Machine Learning Roadmap

lindahua commented 10 years ago

Currently, the development of machine learning tools are in several different packages without little coordination. Consequently, some efforts are repetitive, while some important aspects remain lacking.

Hopefully, we may coordinate our efforts through this issue. Below, I try to outline a tentative roadmap:

Generalized Linear Models
- Linear Regression
- Logistic Regression
- Lasso, Elastic Net, and its variants
- Stochastic Gradient Descent
Current efforts: GLMNet, GLM, Regression
Support Vector Machines

Current efforts: SVM, LIBSVM
DimensionalityReduction
- PCA
- ICA
- CCA
- Linear Discriminant Analysis
- Kernel-based methods
Current efforts: DimensionalityReduction
Non-negative Matrix Factorization

This may be categorized into dimensionality reduction.

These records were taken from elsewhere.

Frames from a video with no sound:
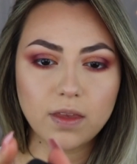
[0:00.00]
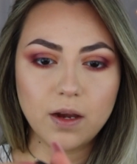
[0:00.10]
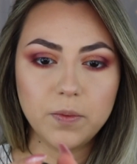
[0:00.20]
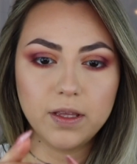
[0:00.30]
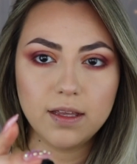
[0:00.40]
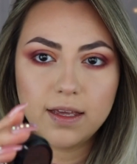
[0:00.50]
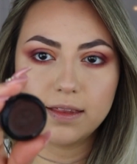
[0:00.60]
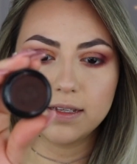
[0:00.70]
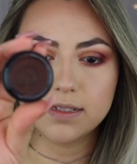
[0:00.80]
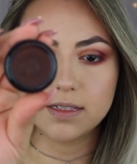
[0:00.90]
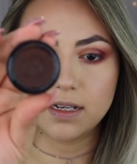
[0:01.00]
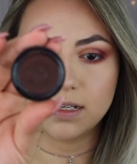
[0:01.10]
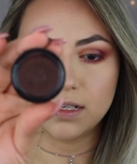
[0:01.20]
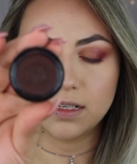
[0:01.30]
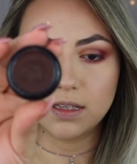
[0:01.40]
I really like this
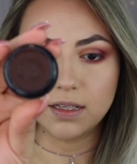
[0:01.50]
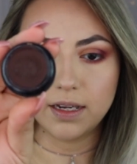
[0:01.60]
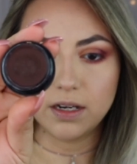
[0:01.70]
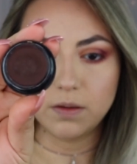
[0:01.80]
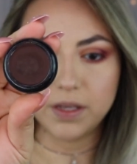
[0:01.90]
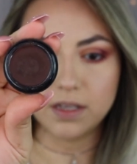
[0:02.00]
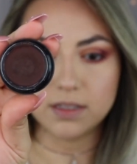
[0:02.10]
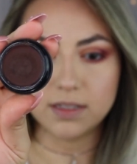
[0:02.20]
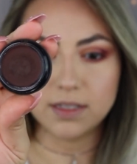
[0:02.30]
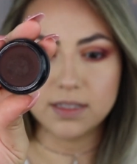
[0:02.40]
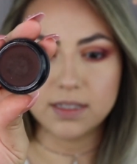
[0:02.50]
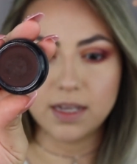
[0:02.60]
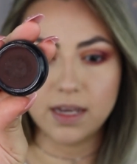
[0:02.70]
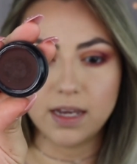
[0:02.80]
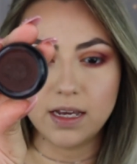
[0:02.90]
liner because it's
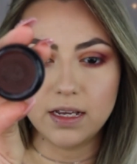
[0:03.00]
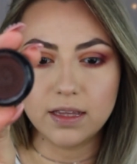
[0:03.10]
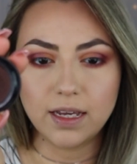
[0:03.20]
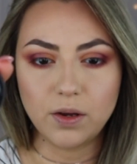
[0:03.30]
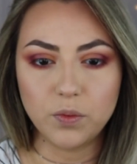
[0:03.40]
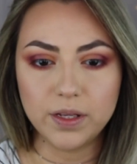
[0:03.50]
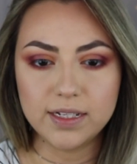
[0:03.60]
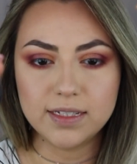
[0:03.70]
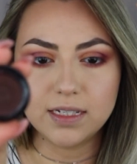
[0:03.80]
a really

However, NNMF in itself has a plethora of methodologies, and thus deserves a separate package.
Classification

There are many techniques for classification. It may be useful to have multiple packages respective techniques (e.g. GLM, SVM, kNN), and have a meta-package Classification.jl to incorporate them all.
Clustering

Current efforts: Clustering.jl
Many machine learning applications also require some supporting functionalities, such as performance evaluation, data preprocessing, etc. These can all go into MLBase
Probabilistic Modeling (e.g. Bayesian Network, Markov Random Field, etc)

This is a huge field in itself, and may be discussed separately.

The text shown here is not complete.